When Trish finally emerges from the kitchen, back across the ash in the present, the bodies have been moved out the back door, the party guests gone, the teardown crews “unaware they’re interfering with a crime scene.” The buffet is cooling in one corner, the stuffed animals deathly still in the centers of the tables, the party streamers hanging limp. The guests who aren’t dead, will be.

And Mara is standing next to the putrid petri dish of wealthy excess: the chocolate fountain, with the red juice of a strawberry and a speck of chocolate at the corner of her mouth.

“You shouldn’t have come,” are her last words. Along with “I’m sorry.”
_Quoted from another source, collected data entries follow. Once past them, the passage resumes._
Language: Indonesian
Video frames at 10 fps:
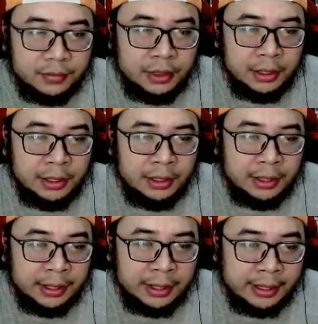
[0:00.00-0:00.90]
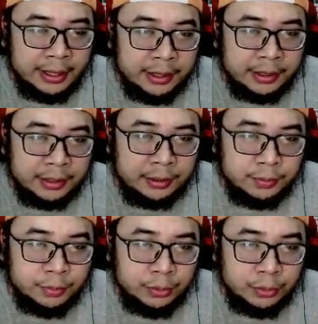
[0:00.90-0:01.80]
heal di area
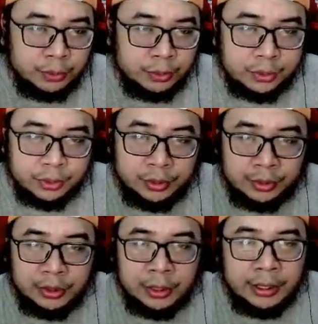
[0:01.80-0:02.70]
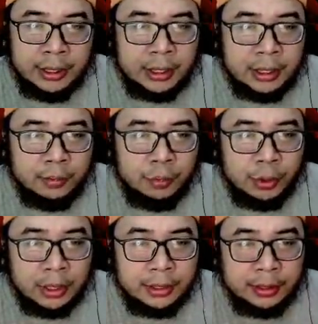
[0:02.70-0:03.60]
tersebut dan dia karena
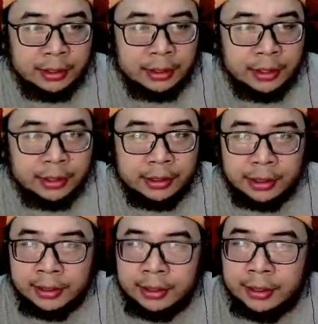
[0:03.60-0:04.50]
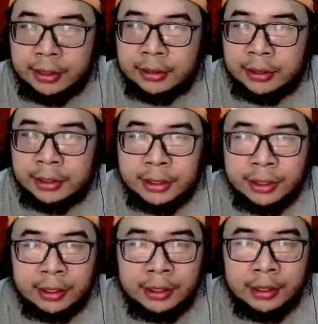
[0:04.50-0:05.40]
bukan hitter ya jadi
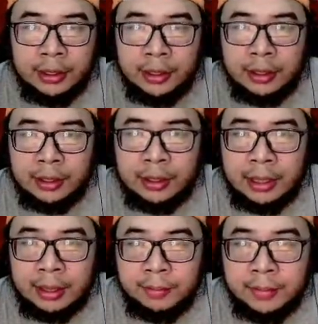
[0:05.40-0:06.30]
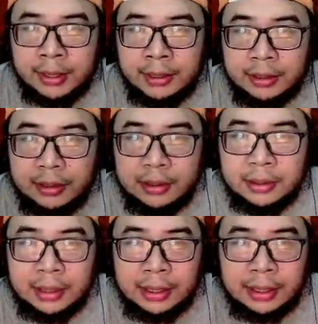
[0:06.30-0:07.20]
sedikit lambat
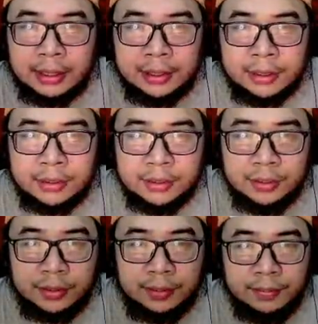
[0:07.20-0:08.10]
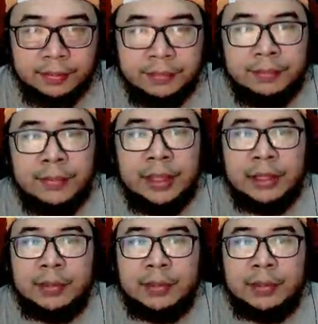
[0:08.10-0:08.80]
gerakannya hmm, mantep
We cross the ash one last time. Into the future, where Trish wakes up every morning in “the wrong life,” hounded by police and reporters, wondering if her girlfriend really was from the future, really had to kill all those people to prevent it, if she was just crazy, if Trish herself is crazy.

It’s a life cut in half by disaster, and the past lies buried beneath a layer of ash.
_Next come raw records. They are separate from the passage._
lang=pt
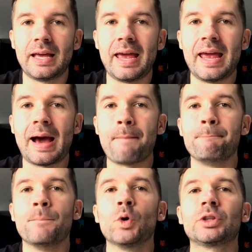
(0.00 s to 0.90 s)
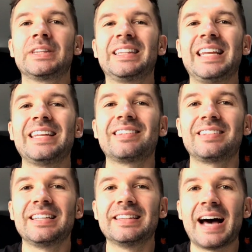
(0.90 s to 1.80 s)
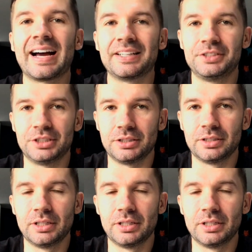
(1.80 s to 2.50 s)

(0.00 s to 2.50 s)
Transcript: é a motricidade.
(If you’re racking your brains trying to remember where you heard of R. S. Benedict before, she was the Main Character of Twitter for about 36 hours, because of a dumbass opinion on fanfic. You may also notice that nowhere in this summary does fanfic come up. Her opinion of fanfic has no bearing whatsoever on this story. A person can have a shitty opinion and still be a good writer, published in F&SF. No matter what Twitter tells you.)

Many reviewers, then and now, compared “Morbier” to 12 Monkeys. The crazed time traveler, the sympathetic love interest here in the present, the unfathomable disaster to come, the brutal things to be done “in the present.”

It is not.

It is La Jetée.

La Jetée (1968)
I love that this cover is composed like a slice of Morbier.

Both 12 Monkeys and “Morbier” derive from La Jetée, but “Morbier” hones closer to the disjointed, nightmarish effect of the original. It was only on the third reread that I caught the calls-forward, the rhythm of the temporal displacements, the creeping hints that Mara is not crazy – the hints Trish doesn’t quite pick up on, even as she relates them.

This story creeps. It creeps up your spine and down your gorge, and then stays there.

“You’d have to kill a lot more people” is Benedict’s answer to the hoary old question, and Mara unflinchingly acts on that answer. She tries to save the waitstaff, the class innocents, from her bacteriological guillotine (since no staff member is dumb enough to eat from the fountain) but she can’t save them from the disjoint, from the horror of waking up in the wrong life ever after. She truly loves Trish, but has to keep her at arm’s distance. If you truly believed in killing baby Hitler, and killing a lot more people besides, to prevent a Holocaust, you would have to be Mara.

Ask yourself if you could do it. I still don’t have an answer myself.